É importante mencionar que, se dependesse da posição das etapas municipais, intermunicipais e estaduais, a homologação deveria ocorrer em até dois meses após a publicação do Documento Final da Conae. Ou seja, em janeiro. Mas por acordo de redação, os delegados e delegadas foram sensíveis ao pedido do MEC.
A solução para o dinheiro novo demandado pelo CAQi também foi dada pelos conferencistas: deve ser ampliada a complementação da União ao Fundeb (Fundo de Manutenção e Desenvolvimento da Educação Básica e Valorização dos Profissionais da Educação). Hoje o Governo Federal coloca quase R$ 10 bilhões nesse sistema de financiamento. Parece muito, mas é um valor insuficiente.
Para viabilizar o CAQi, a participação da União no Fundeb deveria ser de quase R$ 47 bilhões. A diferença entre a demanda total e o que é realizado hoje é de R$ 37 bilhões. Segundo mais uma deliberação da Conae, esse montante deve vir da transferência integral de recursos arrecadados pelo Governo Federal por meio do fundo social do pré-sal, além de royalties, bônus e participações especiais resultantes da exploração de petróleo e demais minerais. Além disso, no começo, será preciso um esforço orçamentário adicional por parte do Poder Executivo federal.
Devido à experiência no exercício do controle social, para que todo esse dinheiro seja transferido e bem utilizado, os conferencistas exigiram a transparência e propuseram mecanismos que, caso saiam do papel, garantirão lisura e bom uso do recurso público.
A implementação do CAQi tem outra vantagem: gerará justiça federativa. Com a ela, além do país alcançar, em 2016, um patamar de investimento público em educação pública próximo a 6,3% do PIB (hoje investimos cerca de 5,5% do PIB), a União terá uma participação maior nesse bolo.

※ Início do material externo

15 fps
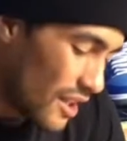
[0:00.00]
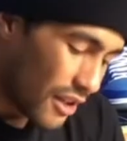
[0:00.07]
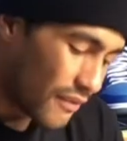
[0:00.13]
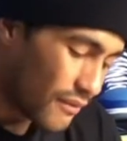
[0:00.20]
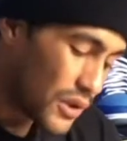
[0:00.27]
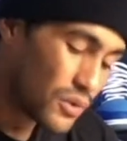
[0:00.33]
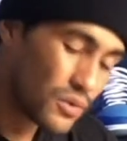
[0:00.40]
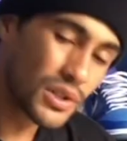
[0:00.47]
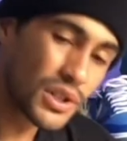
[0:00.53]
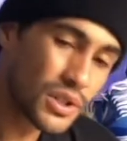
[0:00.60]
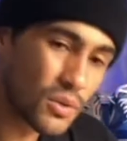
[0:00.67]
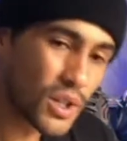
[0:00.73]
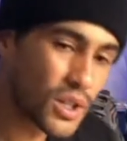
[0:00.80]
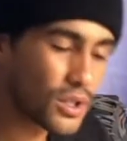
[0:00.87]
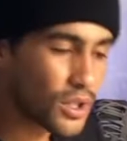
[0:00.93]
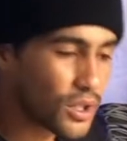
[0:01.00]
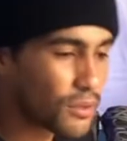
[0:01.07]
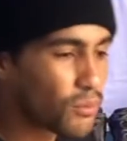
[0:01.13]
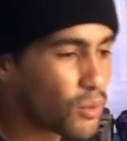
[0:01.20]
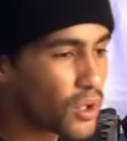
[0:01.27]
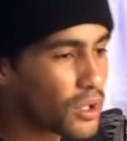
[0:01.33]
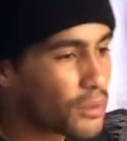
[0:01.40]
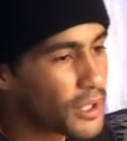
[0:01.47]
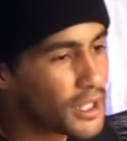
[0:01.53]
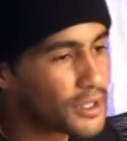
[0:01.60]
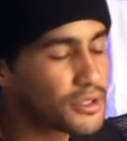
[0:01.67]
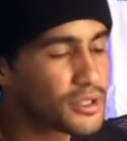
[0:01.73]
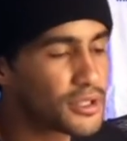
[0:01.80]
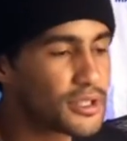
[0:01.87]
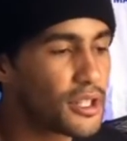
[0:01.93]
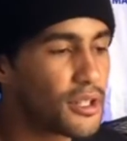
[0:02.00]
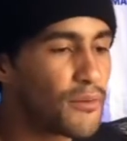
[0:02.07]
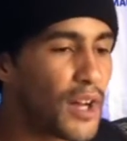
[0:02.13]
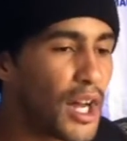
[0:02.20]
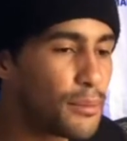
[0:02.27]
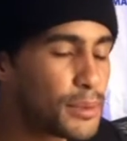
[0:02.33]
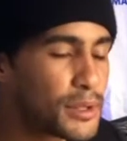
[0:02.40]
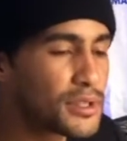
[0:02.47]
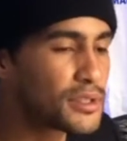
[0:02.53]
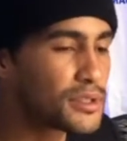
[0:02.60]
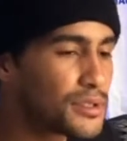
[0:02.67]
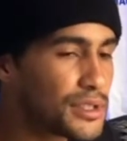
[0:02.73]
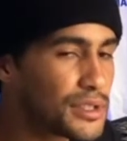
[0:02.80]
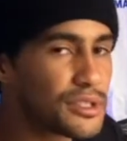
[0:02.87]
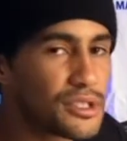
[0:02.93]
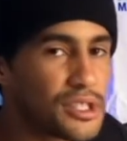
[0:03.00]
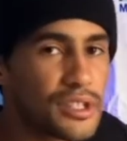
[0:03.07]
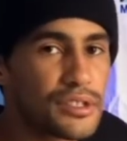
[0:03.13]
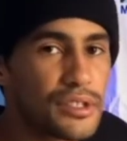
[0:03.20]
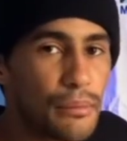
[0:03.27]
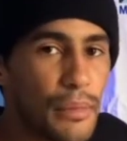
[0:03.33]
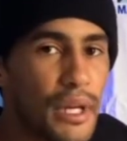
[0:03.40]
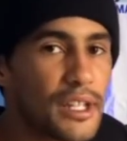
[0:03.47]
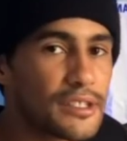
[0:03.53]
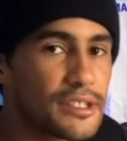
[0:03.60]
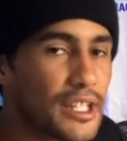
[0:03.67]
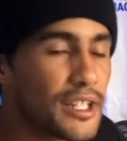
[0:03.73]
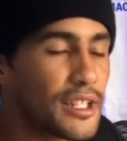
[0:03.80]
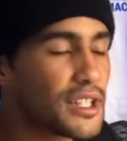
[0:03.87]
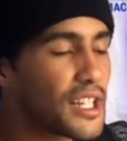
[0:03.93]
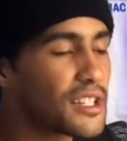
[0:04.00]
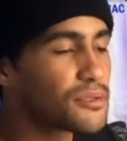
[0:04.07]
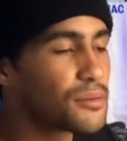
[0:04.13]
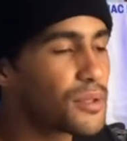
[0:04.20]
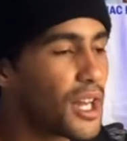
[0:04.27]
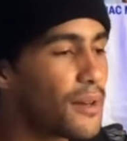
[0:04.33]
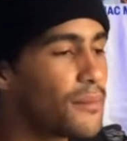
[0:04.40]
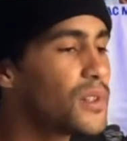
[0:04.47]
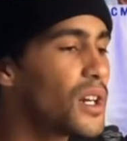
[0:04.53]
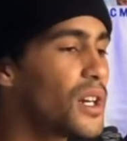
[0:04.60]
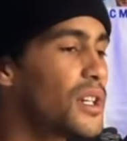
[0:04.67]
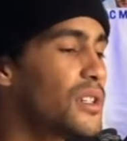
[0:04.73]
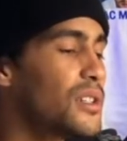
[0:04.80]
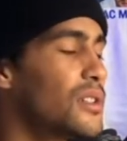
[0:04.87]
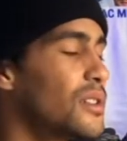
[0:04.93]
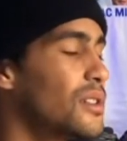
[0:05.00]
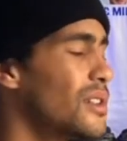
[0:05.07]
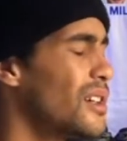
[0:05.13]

if you really want to learn more about yourself, I personally suggest to meditate. That's what I've done.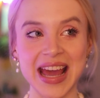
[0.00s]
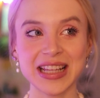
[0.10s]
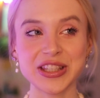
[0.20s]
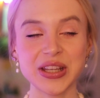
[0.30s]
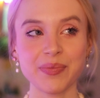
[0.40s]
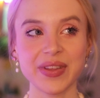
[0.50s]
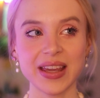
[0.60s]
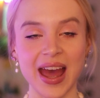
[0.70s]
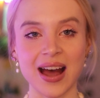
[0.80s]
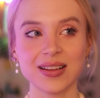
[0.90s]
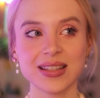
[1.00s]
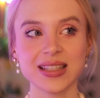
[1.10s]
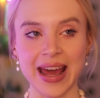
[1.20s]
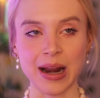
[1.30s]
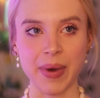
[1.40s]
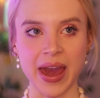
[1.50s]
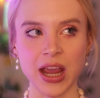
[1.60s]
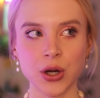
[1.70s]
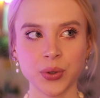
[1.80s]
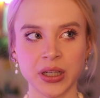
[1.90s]
It's something else, and I'm
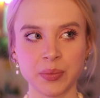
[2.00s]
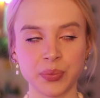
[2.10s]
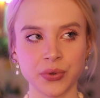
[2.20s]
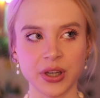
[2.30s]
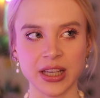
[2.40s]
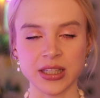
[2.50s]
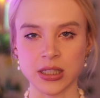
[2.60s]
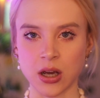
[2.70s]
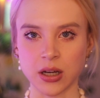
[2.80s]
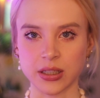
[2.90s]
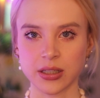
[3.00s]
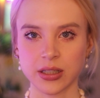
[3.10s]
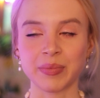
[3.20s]
angry that book is not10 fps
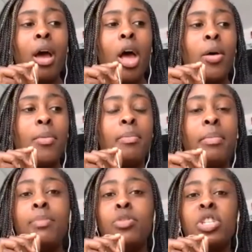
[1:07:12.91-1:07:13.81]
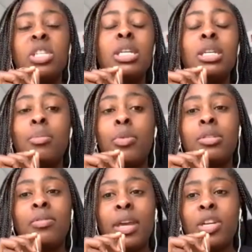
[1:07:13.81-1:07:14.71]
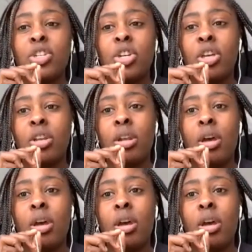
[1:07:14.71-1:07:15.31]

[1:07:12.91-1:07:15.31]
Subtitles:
Maybe you just needed the motivation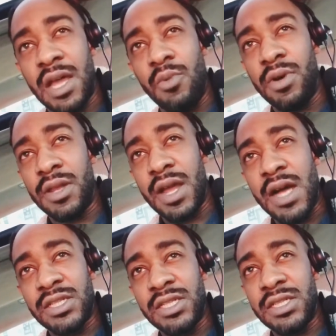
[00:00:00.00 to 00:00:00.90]
how well they're
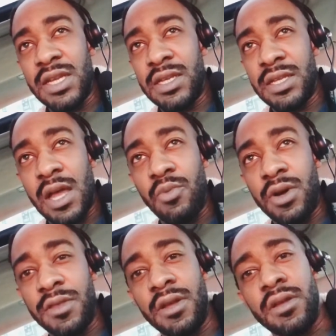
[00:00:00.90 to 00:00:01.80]
oxygenating and how
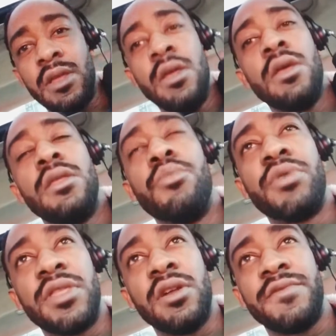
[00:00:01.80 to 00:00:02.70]
well they're
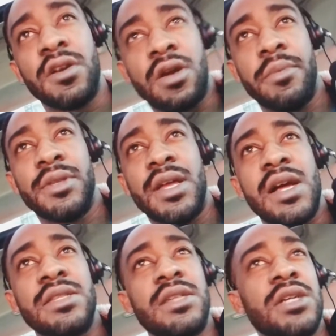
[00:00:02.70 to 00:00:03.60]
breathing off their carbon
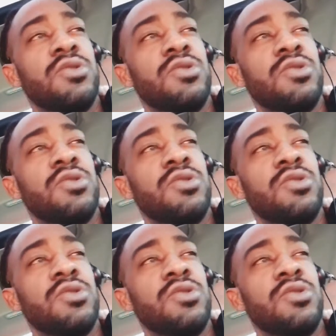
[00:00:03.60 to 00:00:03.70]
dioxide.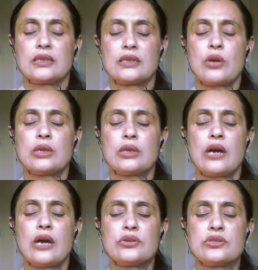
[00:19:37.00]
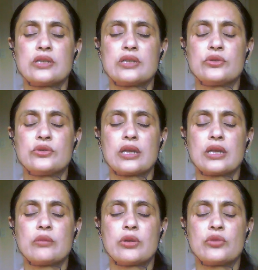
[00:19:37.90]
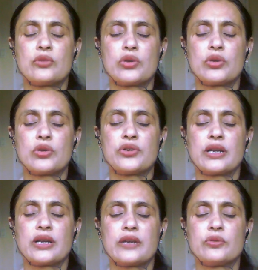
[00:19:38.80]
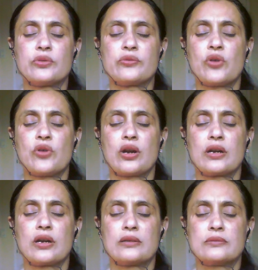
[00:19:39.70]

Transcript: Now allow yourself to think about what you're grateful for.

Em 2012, último ano com dados oficiais, o Governo Federal colocou apenas R$ 0,18 a cada R$ 1,00 investido na área. Com o CAQi passará a dividir equitativamente a conta, alcançando R$ 0,31 a cada R$ 1,00 aplicado. Nessa nova distribuição, os Estados e o Distrito Federal colocariam R$ 0,34 e os municípios R$ 0,35. Hoje os primeiros colocam R$ 0,40 e os segundos R$ 0,42.
O recado é antigo. Agora Dilma vai ouvir?
Em síntese, a Conae indicou para a presidente Dilma Rousseff e para o MEC que quer uma justa e decisiva participação do Governo Federal na educação básica. Verdade seja dita, desde a Conferência Nacional de Educação Básica (Coneb-2008) e da primeira Conae (2010), o recado é o mesmo.
Frente a uma eleição muito apertada, resta saber se dessa vez o Palácio do Planalto vai ouvir a voz dos conferencistas. A presidente, Dilma Rousseff, disse que sim. Será inédito, pois até aqui isso nunca aconteceu.